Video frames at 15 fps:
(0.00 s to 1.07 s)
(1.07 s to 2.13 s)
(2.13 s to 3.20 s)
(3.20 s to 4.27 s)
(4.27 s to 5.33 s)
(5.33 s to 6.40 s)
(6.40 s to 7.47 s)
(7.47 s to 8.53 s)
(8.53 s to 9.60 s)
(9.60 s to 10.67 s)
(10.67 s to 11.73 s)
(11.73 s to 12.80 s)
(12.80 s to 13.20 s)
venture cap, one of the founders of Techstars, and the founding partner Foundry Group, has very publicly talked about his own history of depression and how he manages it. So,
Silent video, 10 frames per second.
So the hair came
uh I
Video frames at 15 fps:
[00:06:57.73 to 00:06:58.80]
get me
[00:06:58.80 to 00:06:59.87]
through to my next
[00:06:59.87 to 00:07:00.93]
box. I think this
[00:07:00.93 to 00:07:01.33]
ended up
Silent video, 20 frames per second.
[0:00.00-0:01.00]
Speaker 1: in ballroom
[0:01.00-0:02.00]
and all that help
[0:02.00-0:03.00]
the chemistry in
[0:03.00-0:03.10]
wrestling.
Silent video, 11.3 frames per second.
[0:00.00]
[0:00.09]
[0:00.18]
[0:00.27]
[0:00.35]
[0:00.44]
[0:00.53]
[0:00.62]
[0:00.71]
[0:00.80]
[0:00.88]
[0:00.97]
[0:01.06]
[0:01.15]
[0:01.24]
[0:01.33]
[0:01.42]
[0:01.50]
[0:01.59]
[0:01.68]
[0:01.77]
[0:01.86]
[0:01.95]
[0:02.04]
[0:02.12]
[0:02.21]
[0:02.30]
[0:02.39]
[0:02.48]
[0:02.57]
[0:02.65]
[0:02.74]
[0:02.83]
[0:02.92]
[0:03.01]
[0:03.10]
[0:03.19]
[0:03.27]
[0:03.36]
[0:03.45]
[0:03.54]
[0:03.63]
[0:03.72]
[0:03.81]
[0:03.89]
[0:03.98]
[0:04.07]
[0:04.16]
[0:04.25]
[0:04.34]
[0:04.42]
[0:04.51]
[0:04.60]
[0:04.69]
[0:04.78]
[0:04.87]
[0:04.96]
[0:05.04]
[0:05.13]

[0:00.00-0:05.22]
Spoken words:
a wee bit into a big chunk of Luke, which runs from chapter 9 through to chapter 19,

Task statement: Would you transcribe the whole listing, keeping every character the same?

Response area:
Video frames at 15 fps:
(0.00 s to 1.07 s)
(1.07 s to 2.13 s)
(2.13 s to 3.20 s)
(3.20 s to 4.27 s)
(4.27 s to 5.33 s)
(5.33 s to 6.40 s)
(6.40 s to 7.47 s)
(7.47 s to 8.53 s)
(8.53 s to 9.60 s)
(9.60 s to 10.67 s)
(10.67 s to 11.73 s)
(11.73 s to 12.80 s)
(12.80 s to 13.20 s)
venture cap, one of the founders of Techstars, and the founding partner Foundry Group, has very publicly talked about his own history of depression and how he manages it. So,
Silent video, 10 frames per second.
So the hair came
uh I
Video frames at 15 fps:
[00:06:57.73 to 00:06:58.80]
get me
[00:06:58.80 to 00:06:59.87]
through to my next
[00:06:59.87 to 00:07:00.93]
box. I think this
[00:07:00.93 to 00:07:01.33]
ended up
Silent video, 20 frames per second.
[0:00.00-0:01.00]
Speaker 1: in ballroom
[0:01.00-0:02.00]
and all that help
[0:02.00-0:03.00]
the chemistry in
[0:03.00-0:03.10]
wrestling.
Silent video, 11.3 frames per second.
[0:00.00]
[0:00.09]
[0:00.18]
[0:00.27]
[0:00.35]
[0:00.44]
[0:00.53]
[0:00.62]
[0:00.71]
[0:00.80]
[0:00.88]
[0:00.97]
[0:01.06]
[0:01.15]
[0:01.24]
[0:01.33]
[0:01.42]
[0:01.50]
[0:01.59]
[0:01.68]
[0:01.77]
[0:01.86]
[0:01.95]
[0:02.04]
[0:02.12]
[0:02.21]
[0:02.30]
[0:02.39]
[0:02.48]
[0:02.57]
[0:02.65]
[0:02.74]
[0:02.83]
[0:02.92]
[0:03.01]
[0:03.10]
[0:03.19]
[0:03.27]
[0:03.36]
[0:03.45]
[0:03.54]
[0:03.63]
[0:03.72]
[0:03.81]
[0:03.89]
[0:03.98]
[0:04.07]
[0:04.16]
[0:04.25]
[0:04.34]
[0:04.42]
[0:04.51]
[0:04.60]
[0:04.69]
[0:04.78]
[0:04.87]
[0:04.96]
[0:05.04]
[0:05.13]

[0:00.00-0:05.22]
Spoken words:
a wee bit into a big chunk of Luke, which runs from chapter 9 through to chapter 19,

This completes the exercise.